# Findlay reservoir #2 trolling for walleye



## BIGDIPPER (Jan 25, 2010)

Anybody do any good trolling for walleyes out of findlay reservoir 2 last fall or summer? If so whats good to use for cacthing walleye?


----------



## ufaquaoiler (Jan 14, 2010)

although i dont have a boat to troll, i did get several smaller walleye along the shoreline by the dock and at the inlet structure at the southeast corner on rooster tails this fall. ive also gotten walleye on rooster tails while goin 4 white bass in fremont on several occasions. mayb ud wanna give those a try?


----------



## BIGDIPPER (Jan 25, 2010)

Ok worth a shot thanks.


----------



## ufaquaoiler (Jan 14, 2010)

if the walleye arent biting then surely you ought to catch at least something trolling a rooster tail around! those are by far one of my favorite go to lures simply because it seems that just about anything will hit them. ive also gotten catfish on them a lot in the sandusky river while smallmouth fishing in tiffin so maybe you find a big catfish down there too.


----------



## dirtydawg75 (Jun 2, 2009)

Well Dipper, i wouldn't call it good. Seems we caught everything but walleyes. Your best bet would be to troll on the highest setting , open your mouth and stick your head in the water. You'll probably catch a few big ones that way! lol HAHAHA. Just joking good buddy. We'll get 'em this year. Fish on!


----------



## jmenchhofer (Jan 12, 2007)

I don't have any experience at Findlay, but trolled a similar upground reservoir near Lima several times last year. We never found the size of fish we were looking for, but caught several smaller fish. We caught fish on #5 Shad Raps, Bandit 200 Series cranks, Bomber Model A's and crawler harnesses behind Big Jon mini-divers. We didn't start until mid-June, and were able to catch fish by trolling around the perimeter (sometimes bouncing the crankbaits off the rocks) in the evenings until probably early July. We did best when trolling along the windblown banks, which was sometimes difficult because the reservoir is limited to electric motors only. I also tried it a couple of times in the fall with no luck. The water level was probably 8-10' lower at that time than it was when we caught fish earlier in the year.

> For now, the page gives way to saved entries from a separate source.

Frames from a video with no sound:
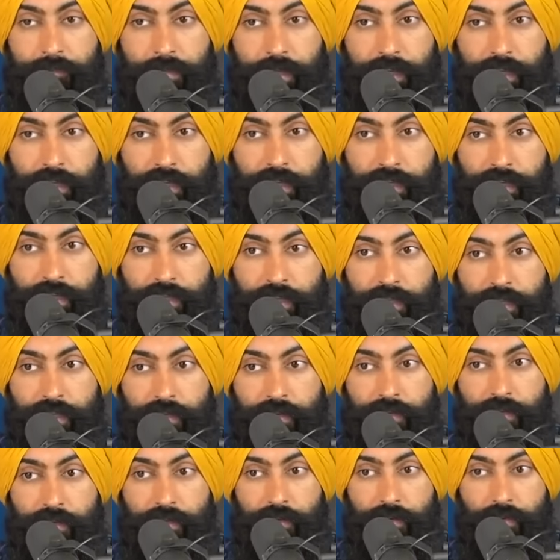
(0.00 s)
because,
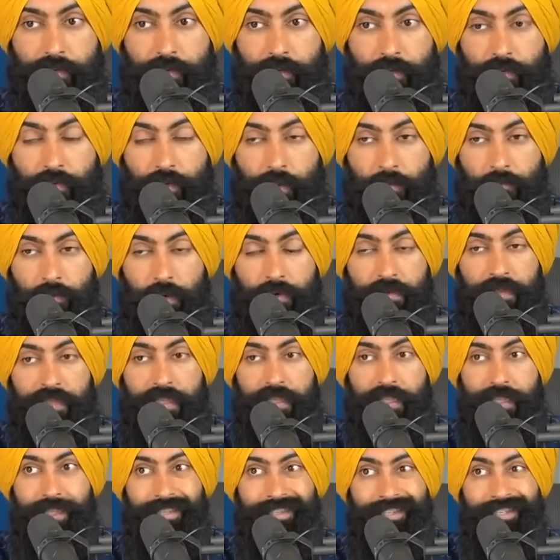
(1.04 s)
well,
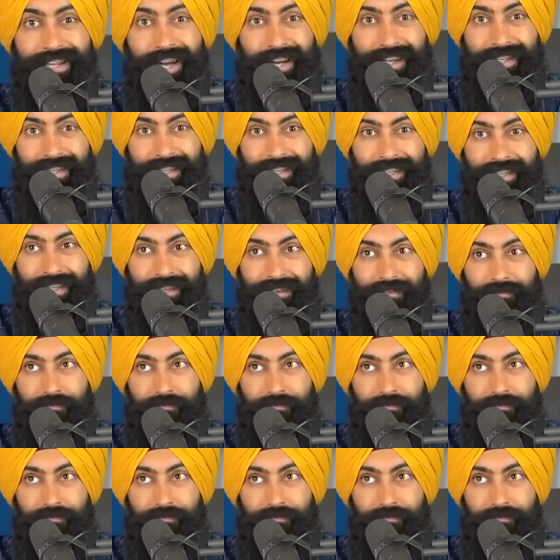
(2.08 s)
most debt,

I've been told that night time is a good time to use the same tactics, but I haven't tried it much past dark yet.


----------



## Weekender#1 (Mar 25, 2006)

Keep an eye on your line as I have tried trolling Roostertails several times and they put a awful twist in the line. I troll findlay regularly best bet is a slow troll with a harness and crawler just out in the middle of the res. I do troll the shoreline with a rapala on the shore side and hot n tot on the deeper side of the boat. The shoreline troll used to produce heavy for me but not the past 2 or 3 years, just crappie, White bass and occasional Cat but always a good time on a summer evening. Used to get bunches of Walleye and Smallmouth but not anymore. But let us know if you do anygood.


----------



## walkerdog (May 13, 2009)

i caught well over 200 walleye out of there last spring. Me and and buddy fished there every night from may 1st to mid june from 6pm to 2am. Trolled nothing but rip stiks or wally divers. And from time to time worm harnesses. But troll close!!!! And when i say close i mean where you can touch your rod tip to the bank and your prop almost hits rocks. Sounds crazy i know but we absolutly slaughtered walleye last season doing this.


----------



## ufaquaoiler (Jan 14, 2010)

if youre that close to shore with a boat then would casting from shore work well too? my ship date for boot camp is gonna be pushed back til fall so ill be fishin this summer!


----------



## Weekender#1 (Mar 25, 2006)

a small jig or roostertail is great off the shoreline in the evenings late spring to fall. Mainly white bass or crappie but always targeting Walleye and the others are just lucky. I like being near the big rocks, walk around the res and you will know what I mean, some areas have bigger rocks than others. but this is spread around the whole res, big rocks + wind in your face = Walleye,Trolling just covers more water.


----------



## ufaquaoiler (Jan 14, 2010)

yup i know what you mean by bigger rocks and i caught several of the 6-10 inch walleye you told me about in the fall with rooster tails while targeting white bass. my friends prolly gettin a boat now so might have to try some trolling.


----------



## BIGDIPPER (Jan 25, 2010)

Thanks for all the suggestions! Last year I fished the reservoir with bottom bouncers and crawlers with not much luck. Hopefully with everyones tips maybe get some walleye. Thanks again.


----------